You can read the DPC's statement here and Facebook's statement here.

In light of the above, a number of regulators have issued statements addressing the ongoing Facebook breach. 

Hong Kong

The Office of the Privacy Commissioner for Personal Data ('PCPD') issued, on 4 April 2021, a compliance check on Facebook related to a suspected data breach. In particular, the PCPD clarified that following media reports of the data breach, they initiated a compliance check with Facebook Hong Kong to ascertain the particulars of the breach, and the number of Hong Kong users affected. Furthermore, the PCPD noted that it had reminded Facebook to notify, as soon as possible, the affected users to mitigate any risks associated with the breach. 

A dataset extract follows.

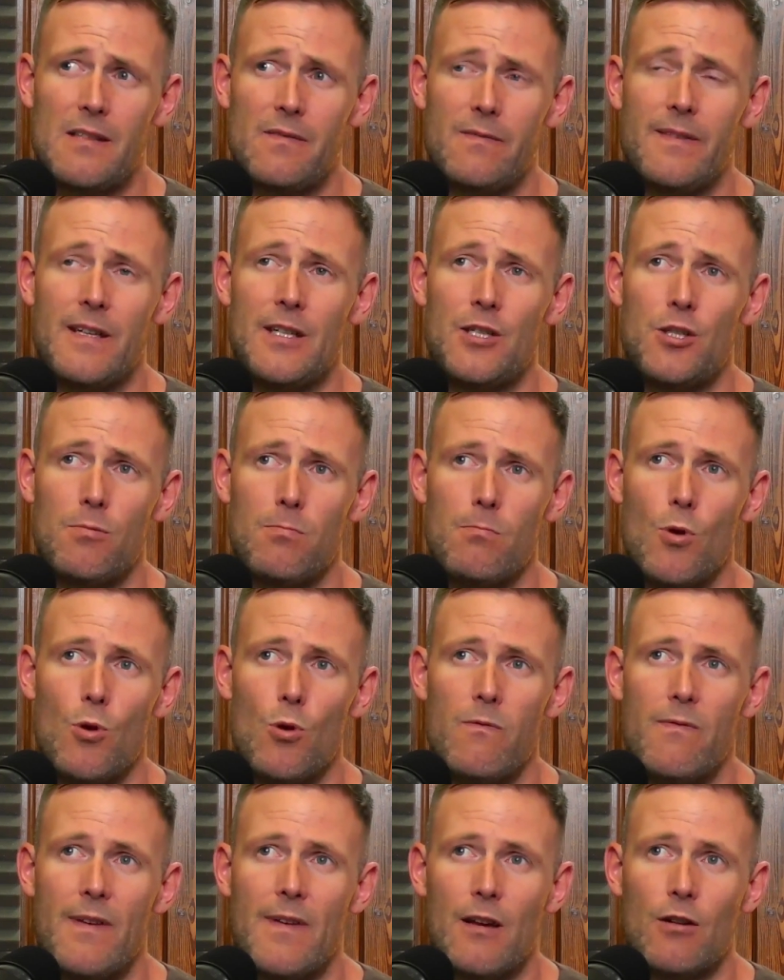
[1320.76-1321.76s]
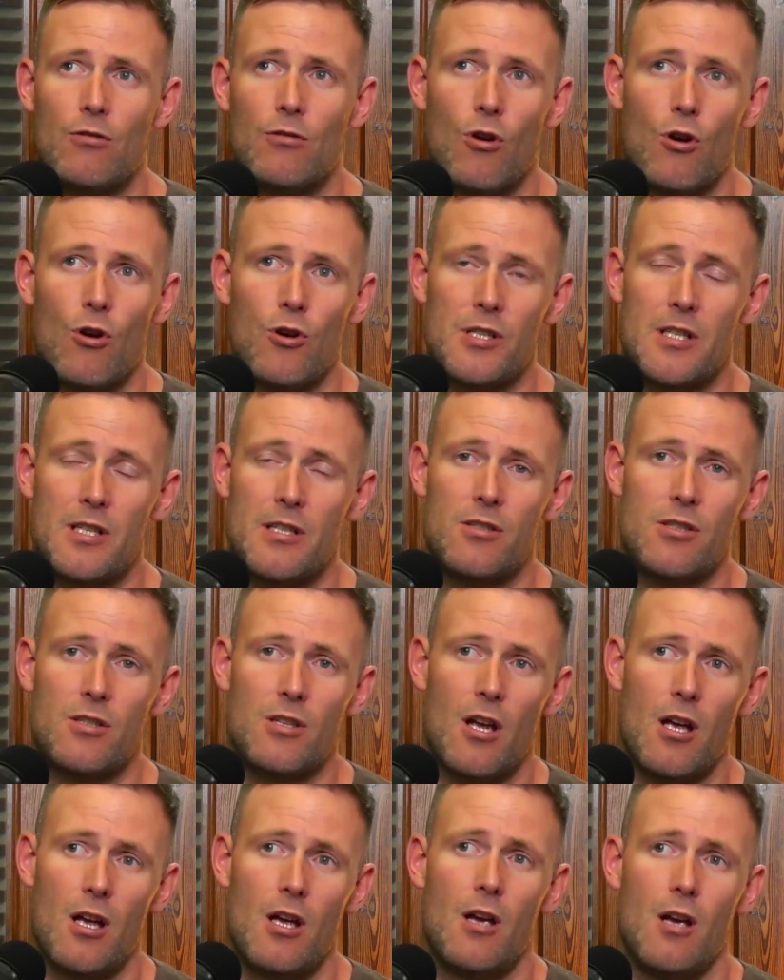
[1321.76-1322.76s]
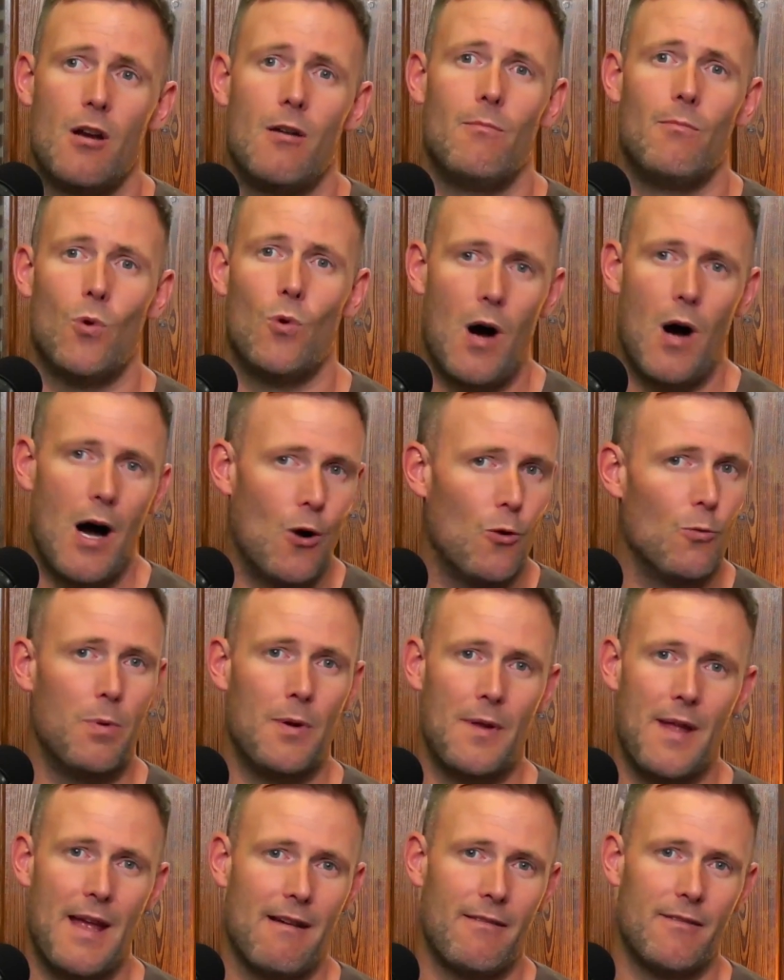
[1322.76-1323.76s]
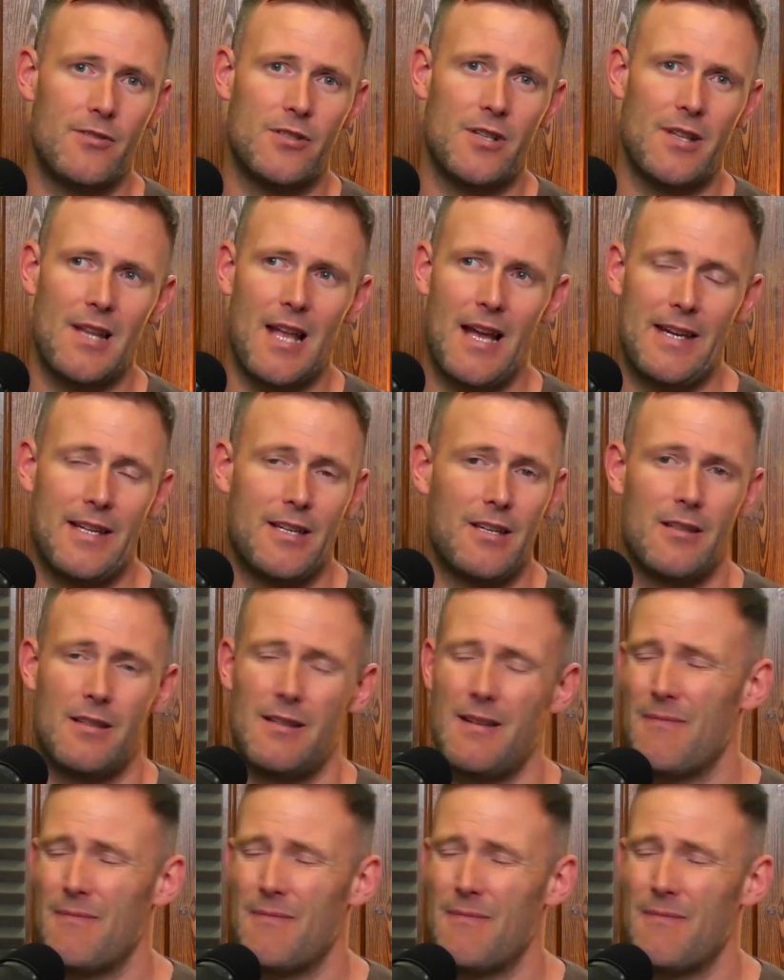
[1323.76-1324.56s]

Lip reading: fish moving across into more open areas of the lake.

You can read the press release here

UPDATE (15 April 2021)

The PCPD issued, on 14 April 2021, a statement on the response from Facebook's compliance check. In particular, Facebook notified the PCPD that data of approximately 2,937,841 Hong Kong individuals may be included in the dataset of the alleged incident, which resulted from online scraping of publicly available data in 2019. Furthermore, the PCPD signposted Facebook's contact form for any user that suspects or wants to ensure if they have been affected by the scraping, and will continue to follow up on the incident.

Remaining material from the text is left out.